Sprühbleichlösung in der Handschuhbox, um Rohre und alle anderen Oberflächen zu dekontaminieren. Warten Sie fünf Minuten und wenden Sie dann 70% Ethanol-Lösung an, um die Bleichmittel zu waschen. Nach gründlicher Dekontamination bewegen Sie nur die Proben, die für die PCR-Analyse für die Lyse benötigt werden, wieder in die Handschuhbox.
Führen Sie im Handschuhkasten nur den Lyseschritt des Extraktionsverfahrens durch. Sobald die Zellen lysiert sind, versiegeln Sie die Kappen an jeder Probe fest und legen Sie sie in den Druckluftschleusendurchgang. Dekontaminieren Sie den Handschuhkasten wieder mit Bleichmittel, gefolgt von 70%Ethanol-Lösung.
Verschieben Sie die Proben aus der Handschuhbox und übertragen Sie sie für die verbleibenden Schritte des Extraktionsvorgangs auf die Arbeitsstation. Nach der Extraktion übertragen Sie Ihre Proben zur PCR-Analyse in das Pass-Through-Fenster. Nachdem Proben entfernt und übertragen wurden, dekontaminieren Sie Ihren Laborarbeitsplatz außerhalb der Handschuhbox.

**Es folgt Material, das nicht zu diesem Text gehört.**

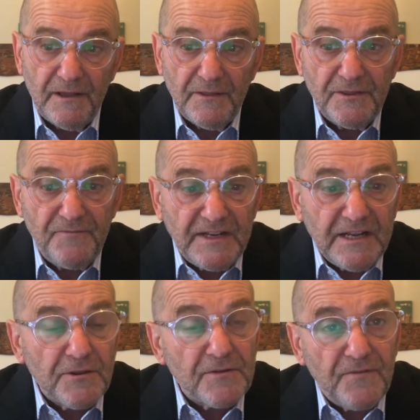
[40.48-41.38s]
The
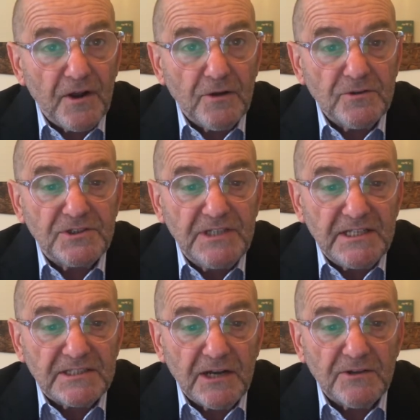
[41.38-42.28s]
video that follows
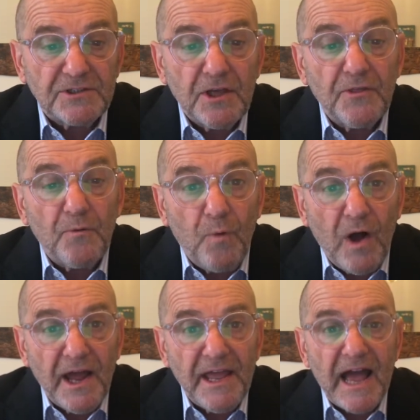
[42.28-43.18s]
details the
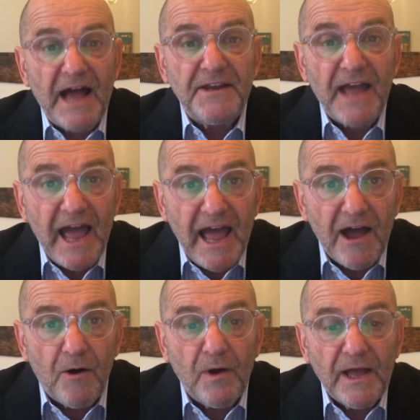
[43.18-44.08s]
why and
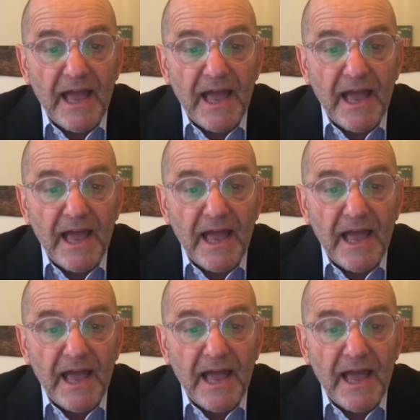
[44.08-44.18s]
how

Bevor Sie Ihre PSA entfernen, warten Sie, bis die Luftzirkulation im Gerät eine ordnungsgemäße Anzahl von Filterzyklen sicher erreicht hat, bevor Sie beginnen, Ihre PSA zu entfernen. Unmittelbar nach dem Entfernen und Entsorgen aller PSA in den PSA-Abfallbehälter, waschen Sie Ihre Hände im Laborwaschbecken mit Seife und Wasser, bevor Sie das Gerät verlassen. PCR-Verstärkung und -Erkennung.
Entfernen Sie die extrahierten RNA-Proben aus dem Durchgangsfenster. Bereiten Sie eine Master-Mischung in einem 1,5-Milliliter-Rohr mit den folgenden Komponenten für jeden Zieltest vor: Wasser, Primer und Sonden, Angriffsmischung und 2X-Puffer. Vortex und drehen Sie Ihre Master-Mix, nach dem, aliquot die Master-Mix in jedem der Streifenrohre.

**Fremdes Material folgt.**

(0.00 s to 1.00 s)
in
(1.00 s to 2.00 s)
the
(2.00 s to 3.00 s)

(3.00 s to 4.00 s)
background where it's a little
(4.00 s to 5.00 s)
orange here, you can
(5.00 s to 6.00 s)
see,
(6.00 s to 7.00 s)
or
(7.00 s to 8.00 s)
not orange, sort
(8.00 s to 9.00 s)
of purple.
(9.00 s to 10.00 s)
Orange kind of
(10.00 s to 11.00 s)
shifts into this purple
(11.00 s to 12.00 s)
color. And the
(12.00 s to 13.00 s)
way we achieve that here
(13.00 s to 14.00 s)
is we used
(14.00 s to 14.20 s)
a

Bringen Sie das PCR-Kit bei den empfohlenen Temperaturen wieder in den Speicher, sobald der Master-Mix vorbereitet wurde. Fügen Sie die Proben zu jedem der Streifenrohre mit einer separaten Spitze zwischen den einzelnen Streifenrohren hinzu. Drehen Sie die Proben bei 1.500 U/min für eine Minute, danach können die Proben auf die Echtzeit-PCR-Einheit geladen werden.
Sobald Samples auf das PCR-Instrument geladen sind, dauert es etwa 90 Minuten, um einen Durchlauf abzuschließen. Der Echtzeit-PCR-Assay ist eine empfindliche Methode zur robusten Erkennung des Virus. Dies kann in der Tabelle mit der Bezeichnung:PCR Analysierte Ergebnisse angezeigt werden.
Bevor Sie Ihre Ergebnisse sammeln und das Labor verlassen, entfernen Sie PSA und dekontaminieren Sie jeden Arbeitsplatz in Vorbereitung auf den nächsten Diagnosetest angemessen. Repräsentative Ergebnisse. Der Laborworkflow ist in dem Diagramm dargestellt, das den persönlichen Schutz betont.
Der schnelldiagnostische Influenzatest wird mittels RT-PCR-Analyse durchgeführt. Das Verfahren besteht aus vier Hauptschritten und einzelnen Arbeitsbereichen werden für jede Phase des Protokolls zugewiesen. Ziel dieses Projekts ist es, eine neuartige modulare, schnell einsetzbare Laboreinrichtung zu validieren, und wir haben dies erfolgreich durchgeführt und Schulungsprogramme für Laborpersonal entwickelt, das während Epidemien und Ausbrüchen in ressourcenarmen Umgebungen arbeitet.